- **SOURCE DATA**:
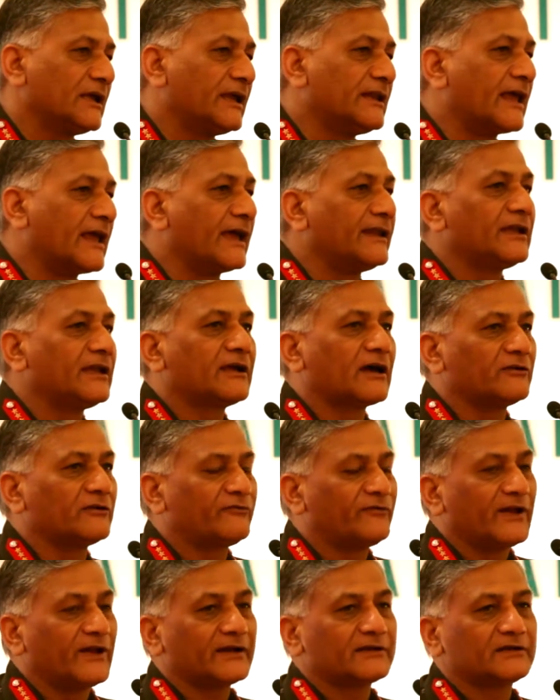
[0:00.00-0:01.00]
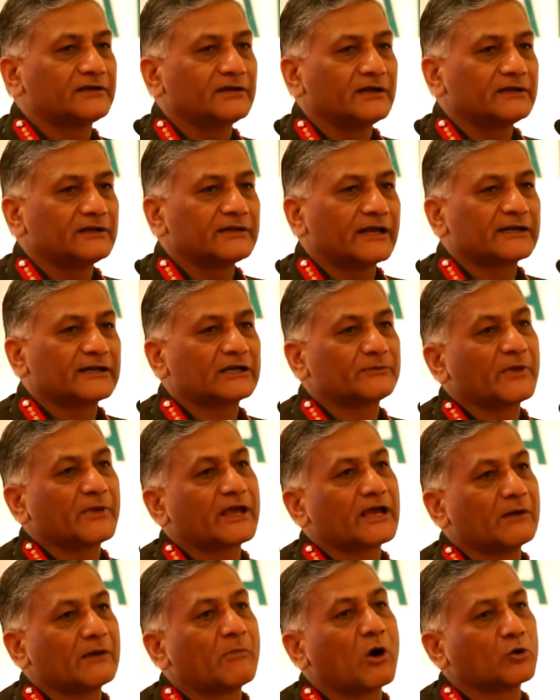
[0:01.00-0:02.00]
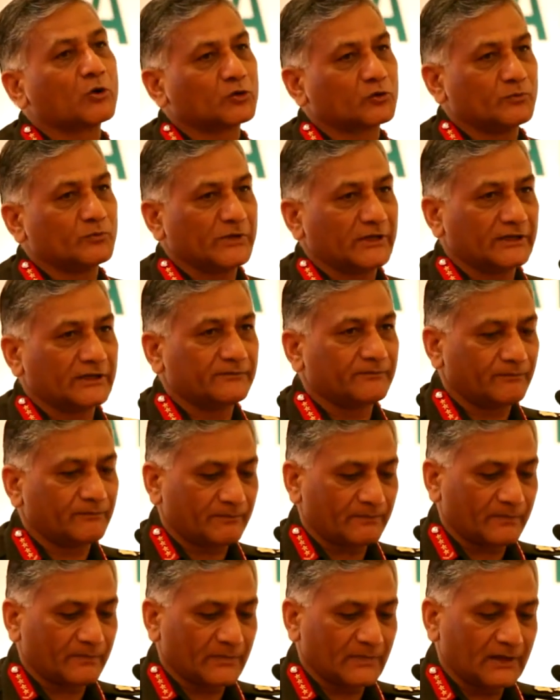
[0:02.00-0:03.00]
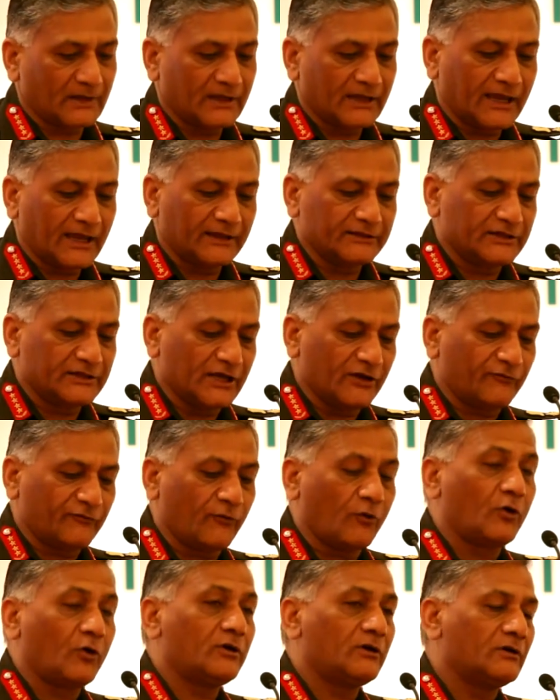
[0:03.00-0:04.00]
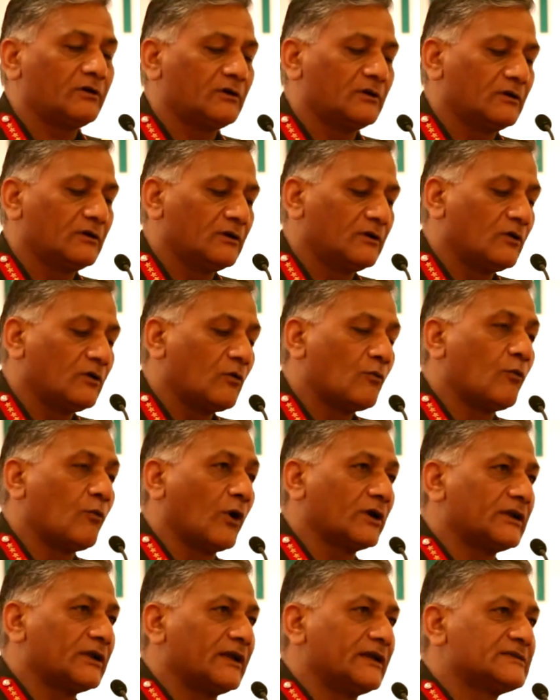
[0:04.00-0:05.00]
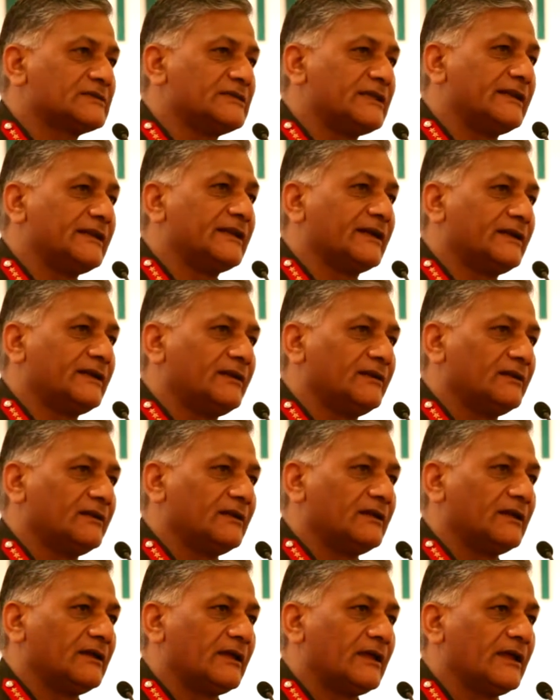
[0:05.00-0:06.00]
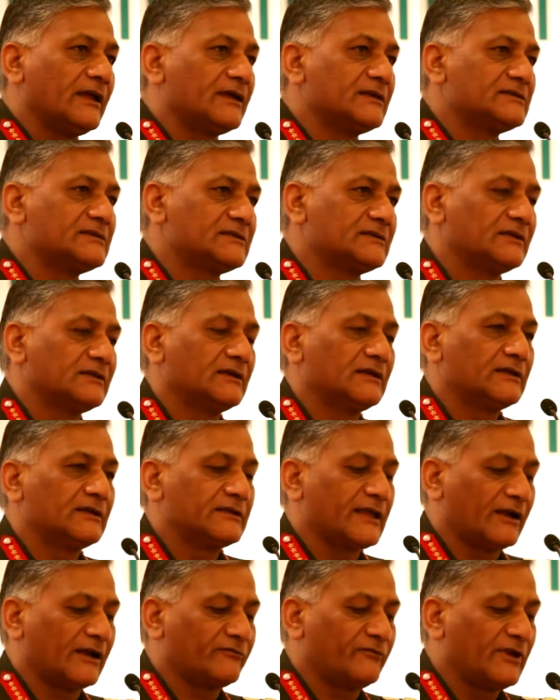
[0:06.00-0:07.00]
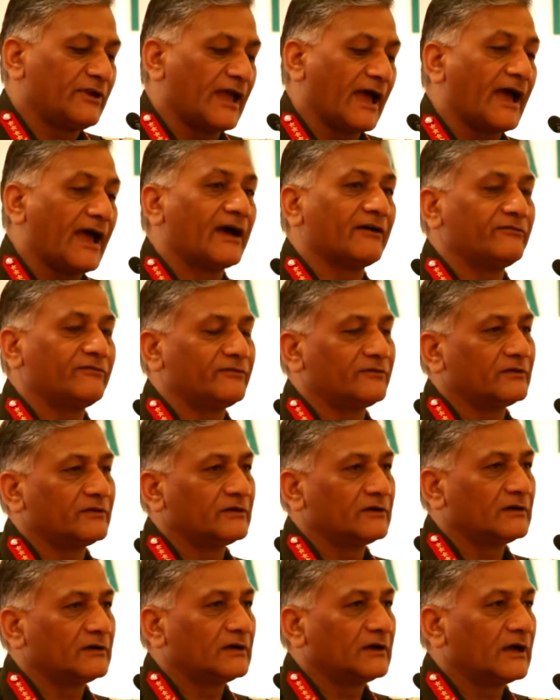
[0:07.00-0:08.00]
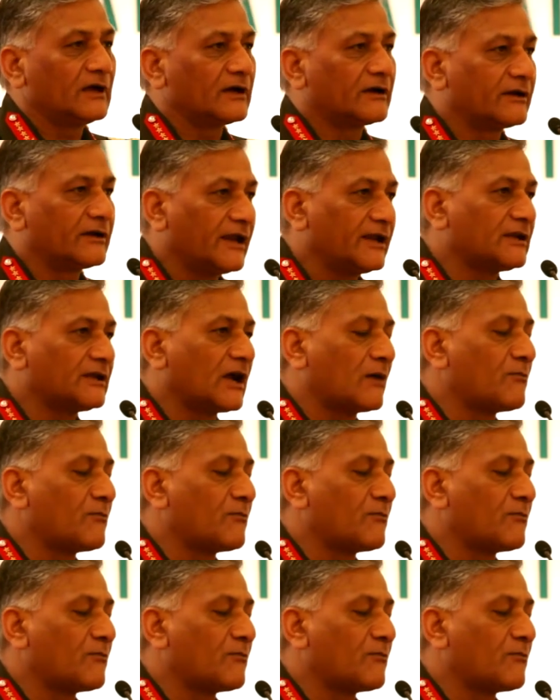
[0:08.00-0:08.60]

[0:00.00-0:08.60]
in any conflict that it may come out to. And therefore, what is needed is that we have great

- **ACTIVITY**: Leave out the pictures and return the listing exactly.

- **OUTPUT FOR THIS EXERCISE**:
[0:00.00-0:01.00]
[0:01.00-0:02.00]
[0:02.00-0:03.00]
[0:03.00-0:04.00]
[0:04.00-0:05.00]
[0:05.00-0:06.00]
[0:06.00-0:07.00]
[0:07.00-0:08.00]
[0:08.00-0:08.60]

[0:00.00-0:08.60]
in any conflict that it may come out to. And therefore, what is needed is that we have great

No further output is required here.